Werden Schlupflider von der Krankenkasse übernommen?
Wer unter hängenden Oberlidern leidet, kennt das Problem: Das Gesicht wirkt müde, manchmal ist das Sichtfeld sogar eingeschränkt. Doch zahlt die Krankenkasse eine Operation? Die Antwort ist: Nur in bestimmten Fällen.

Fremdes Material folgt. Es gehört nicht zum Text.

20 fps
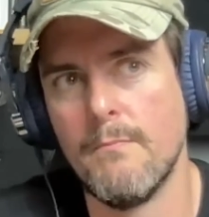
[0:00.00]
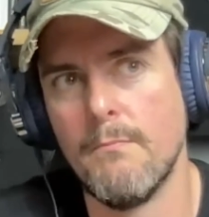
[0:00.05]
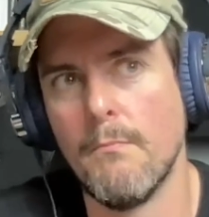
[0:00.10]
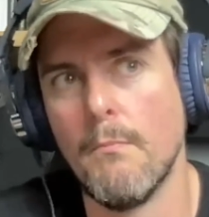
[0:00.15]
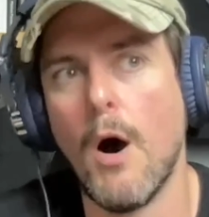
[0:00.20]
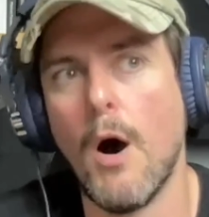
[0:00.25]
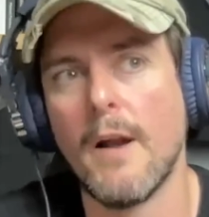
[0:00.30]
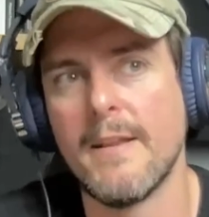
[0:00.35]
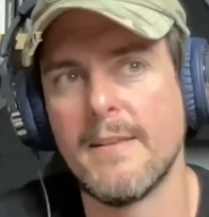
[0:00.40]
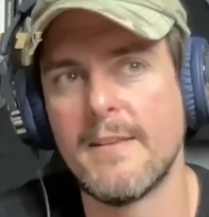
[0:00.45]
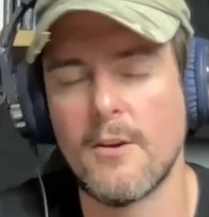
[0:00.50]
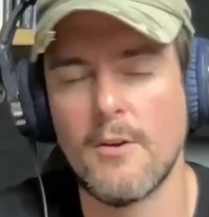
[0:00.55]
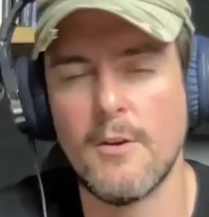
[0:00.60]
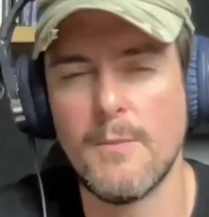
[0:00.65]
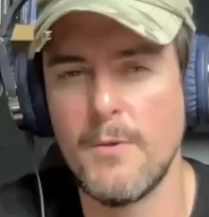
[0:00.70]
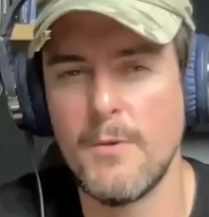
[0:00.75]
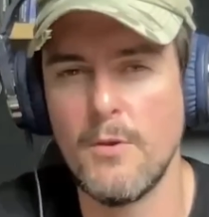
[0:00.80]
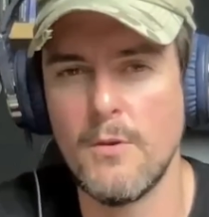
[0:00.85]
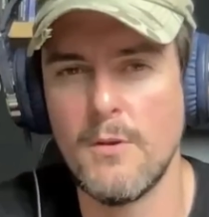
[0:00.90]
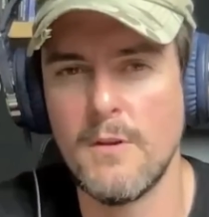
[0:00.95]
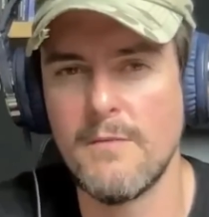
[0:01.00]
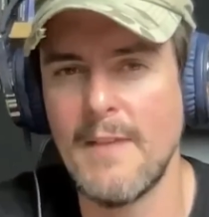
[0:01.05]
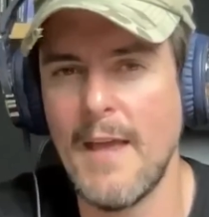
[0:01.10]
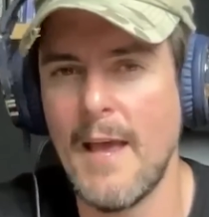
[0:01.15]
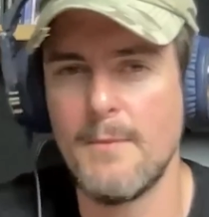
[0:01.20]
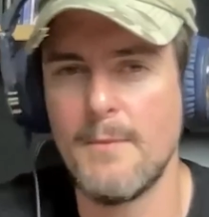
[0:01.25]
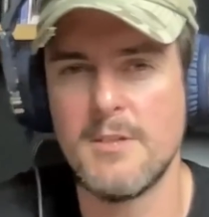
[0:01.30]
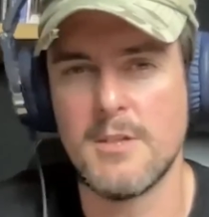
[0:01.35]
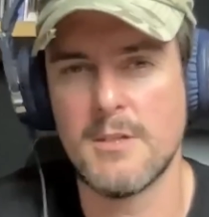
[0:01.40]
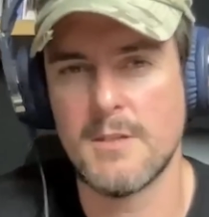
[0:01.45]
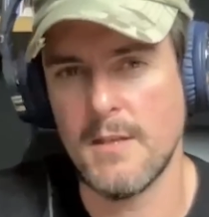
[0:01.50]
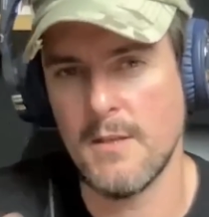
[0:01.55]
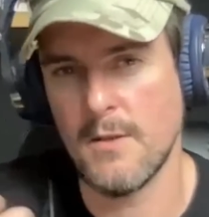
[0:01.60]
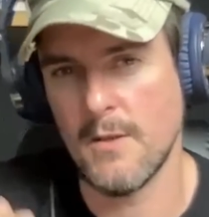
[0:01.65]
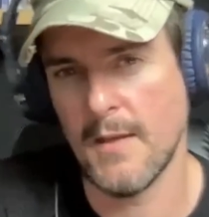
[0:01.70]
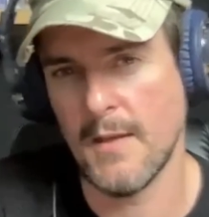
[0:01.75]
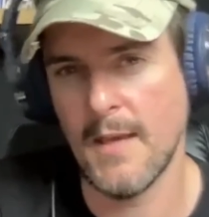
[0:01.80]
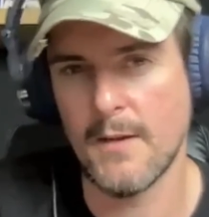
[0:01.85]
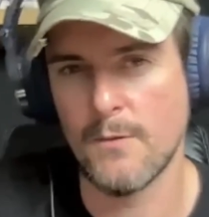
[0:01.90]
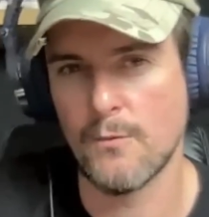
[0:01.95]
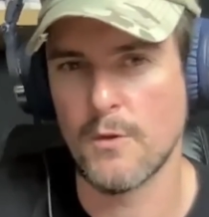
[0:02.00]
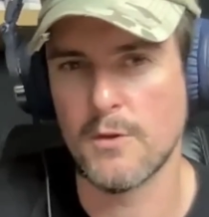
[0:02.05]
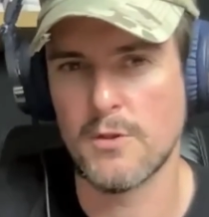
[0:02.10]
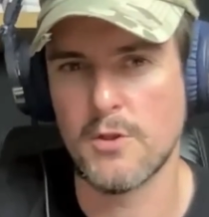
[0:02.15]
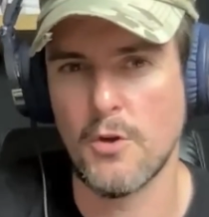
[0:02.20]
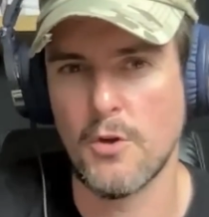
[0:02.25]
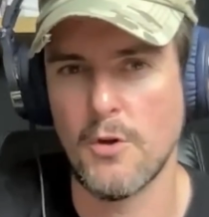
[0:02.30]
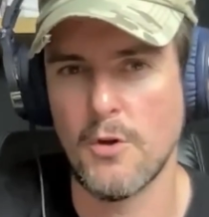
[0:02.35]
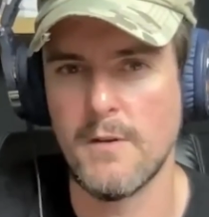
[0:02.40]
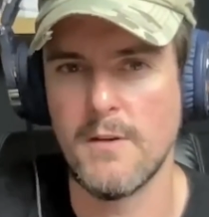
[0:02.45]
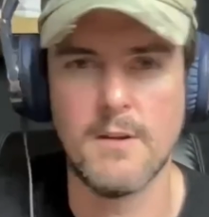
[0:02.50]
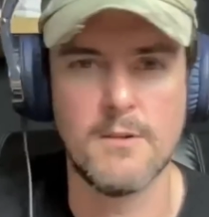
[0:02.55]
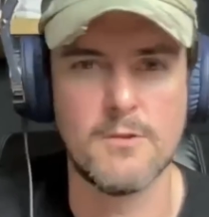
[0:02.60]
monetary punitive damages that you can get in return?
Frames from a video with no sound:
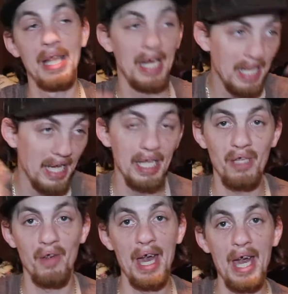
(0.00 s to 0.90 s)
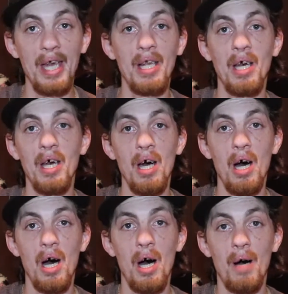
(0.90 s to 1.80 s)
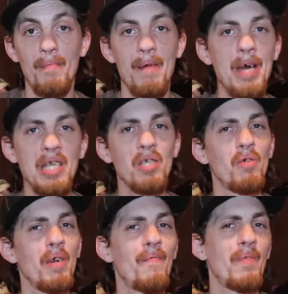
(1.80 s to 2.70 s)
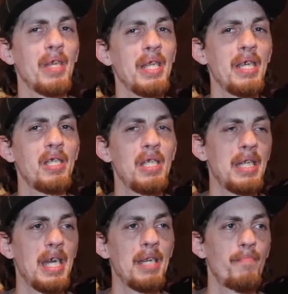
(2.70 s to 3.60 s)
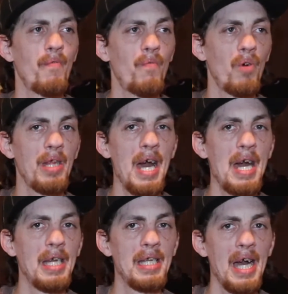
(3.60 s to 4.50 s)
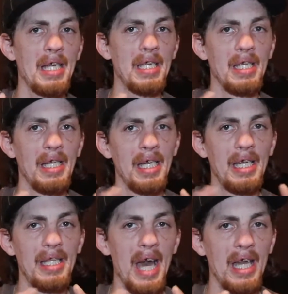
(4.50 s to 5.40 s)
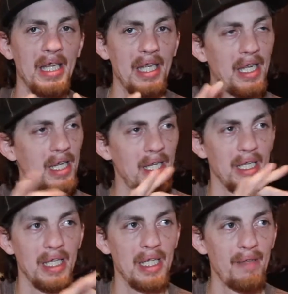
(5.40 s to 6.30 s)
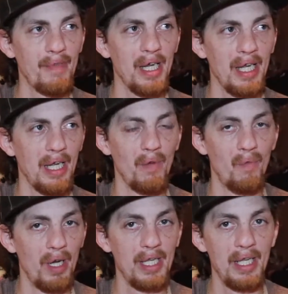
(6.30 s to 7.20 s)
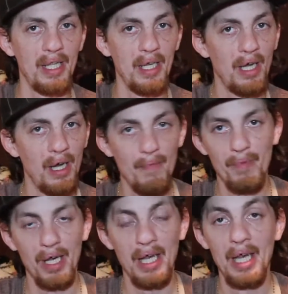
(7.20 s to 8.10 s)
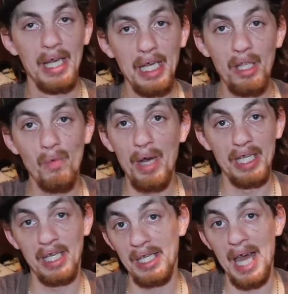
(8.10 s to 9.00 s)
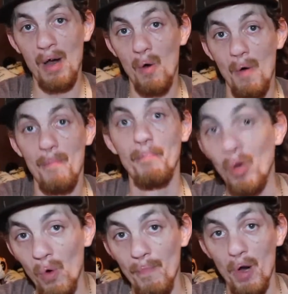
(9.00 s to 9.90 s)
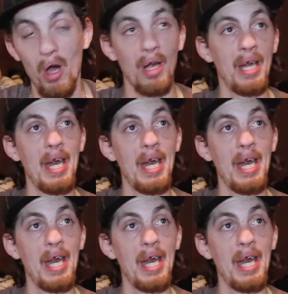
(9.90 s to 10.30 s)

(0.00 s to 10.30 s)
And then hits her head. I'm not sure if the thing she says before that is actually in that scene, because it seems like it wasn't. But either way, just that whole boo part.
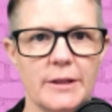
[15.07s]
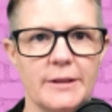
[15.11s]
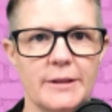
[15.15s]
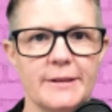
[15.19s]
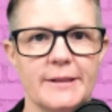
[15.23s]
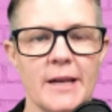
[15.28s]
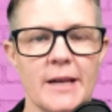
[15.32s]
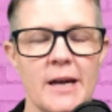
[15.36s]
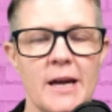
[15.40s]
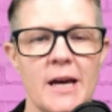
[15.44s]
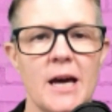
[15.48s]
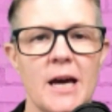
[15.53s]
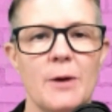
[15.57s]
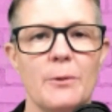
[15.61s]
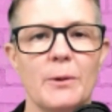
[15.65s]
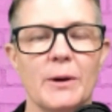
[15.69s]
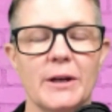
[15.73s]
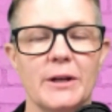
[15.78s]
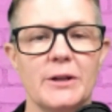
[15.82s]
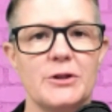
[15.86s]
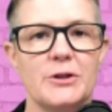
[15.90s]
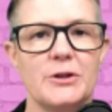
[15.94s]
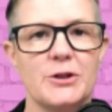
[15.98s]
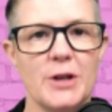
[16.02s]
And we're going to
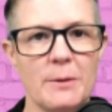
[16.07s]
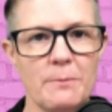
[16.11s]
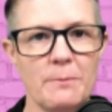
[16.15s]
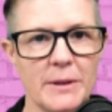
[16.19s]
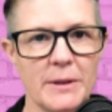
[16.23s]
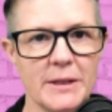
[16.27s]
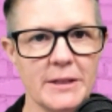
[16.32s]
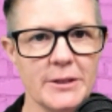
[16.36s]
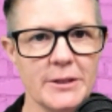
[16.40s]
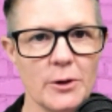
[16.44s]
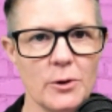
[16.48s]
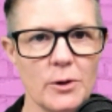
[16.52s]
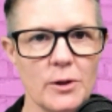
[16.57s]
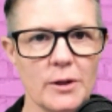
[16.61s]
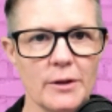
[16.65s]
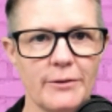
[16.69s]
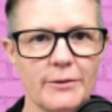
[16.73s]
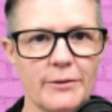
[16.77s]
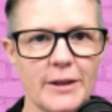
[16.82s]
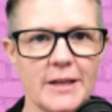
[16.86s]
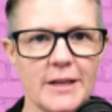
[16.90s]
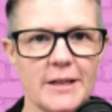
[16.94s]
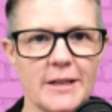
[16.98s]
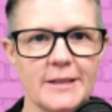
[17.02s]
jump into all of these
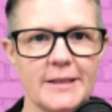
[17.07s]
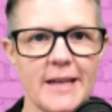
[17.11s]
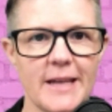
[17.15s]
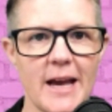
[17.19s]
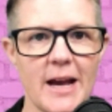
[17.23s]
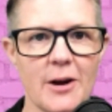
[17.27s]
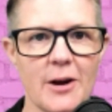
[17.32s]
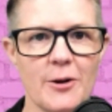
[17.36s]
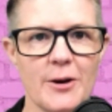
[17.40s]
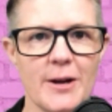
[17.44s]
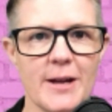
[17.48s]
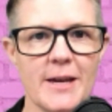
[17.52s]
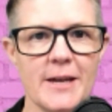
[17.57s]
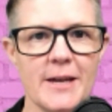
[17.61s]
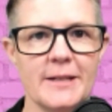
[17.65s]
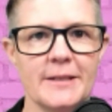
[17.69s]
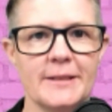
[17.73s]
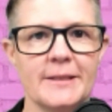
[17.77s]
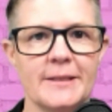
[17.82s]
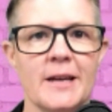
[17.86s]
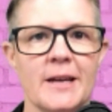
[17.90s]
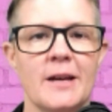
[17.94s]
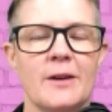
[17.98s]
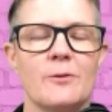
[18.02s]
areas
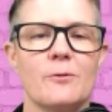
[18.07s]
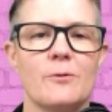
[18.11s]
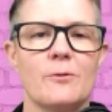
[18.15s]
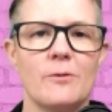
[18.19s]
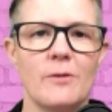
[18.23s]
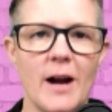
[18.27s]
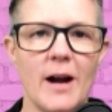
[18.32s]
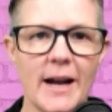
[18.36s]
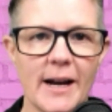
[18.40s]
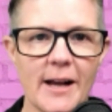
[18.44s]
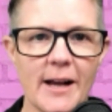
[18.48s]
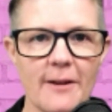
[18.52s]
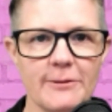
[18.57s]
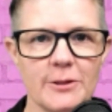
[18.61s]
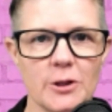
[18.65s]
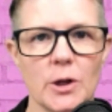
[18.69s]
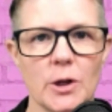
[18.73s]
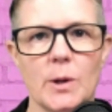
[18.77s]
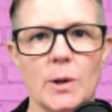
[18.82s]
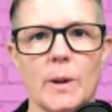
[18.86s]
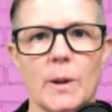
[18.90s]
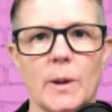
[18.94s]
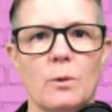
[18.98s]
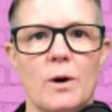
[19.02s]
right after a quick
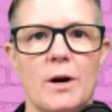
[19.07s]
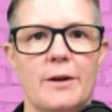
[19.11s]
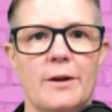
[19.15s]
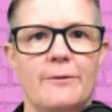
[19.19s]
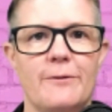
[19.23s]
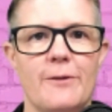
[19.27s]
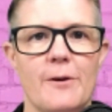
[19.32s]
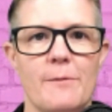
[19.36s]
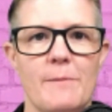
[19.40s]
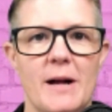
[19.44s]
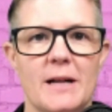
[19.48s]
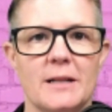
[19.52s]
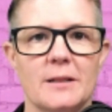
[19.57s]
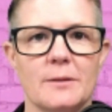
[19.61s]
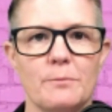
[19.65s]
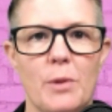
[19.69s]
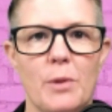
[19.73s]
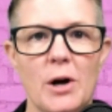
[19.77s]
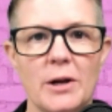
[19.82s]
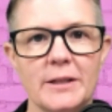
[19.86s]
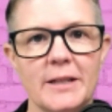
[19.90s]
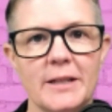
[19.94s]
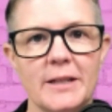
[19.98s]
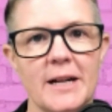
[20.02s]
word from our podcast
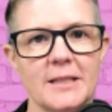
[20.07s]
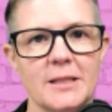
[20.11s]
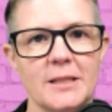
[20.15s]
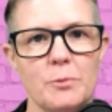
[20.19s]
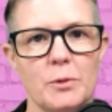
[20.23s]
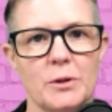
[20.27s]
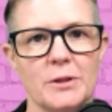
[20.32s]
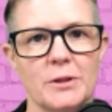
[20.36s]
sponsors,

Die Behandlung wird in der Regel nur dann übernommen, wenn medizinischer Handlungsbedarf besteht. Das bedeutet: Die schlaffen Hautanteile dürfen nicht nur kosmetisch störend sein, sondern müssen eine echte Beeinträchtigung verursachen. Wichtig ist beispielsweise, dass die Lider auf die Hornhaut drücken oder das Sehvermögen im oberen Bereich deutlich eingeschränkt ist.
Um die Kostenübernahme durch die Krankenkasse zu beantragen, muss ein Augenarzt eine Gesichtsfeldmessung (Perimetrie) durchführen. Zeigt diese Untersuchung eine messbare Einschränkung, besteht eine realistische Chance, dass die Operation abgedeckt wird. Selbst bei eindeutigen Befunden entscheiden die Versicherer jedoch nicht immer automatisch zugunsten des Patienten – oft ist eine schriftliche Begründung durch den Arzt nötig.
Wenn keine medizinische Notwendigkeit vorliegt, bleibt die OP eine rein kosmetische Maßnahme. In diesem Fall müssen die Kosten privat getragen werden. Die Operation an sich ist zwar meist schnell durchgeführt, doch die Nachsorge und eventuelle Narbenbildung sollten bedacht werden.
Wer über eine Behandlung nachdenkt, sollte daher frühzeitig mit seinem Augenarzt sprechen – nicht nur, um die medizinischen Voraussetzungen zu klären, sondern auch, um zu wissen, ob die Krankenkasse einspringt oder ob Eigenanteile anfallen.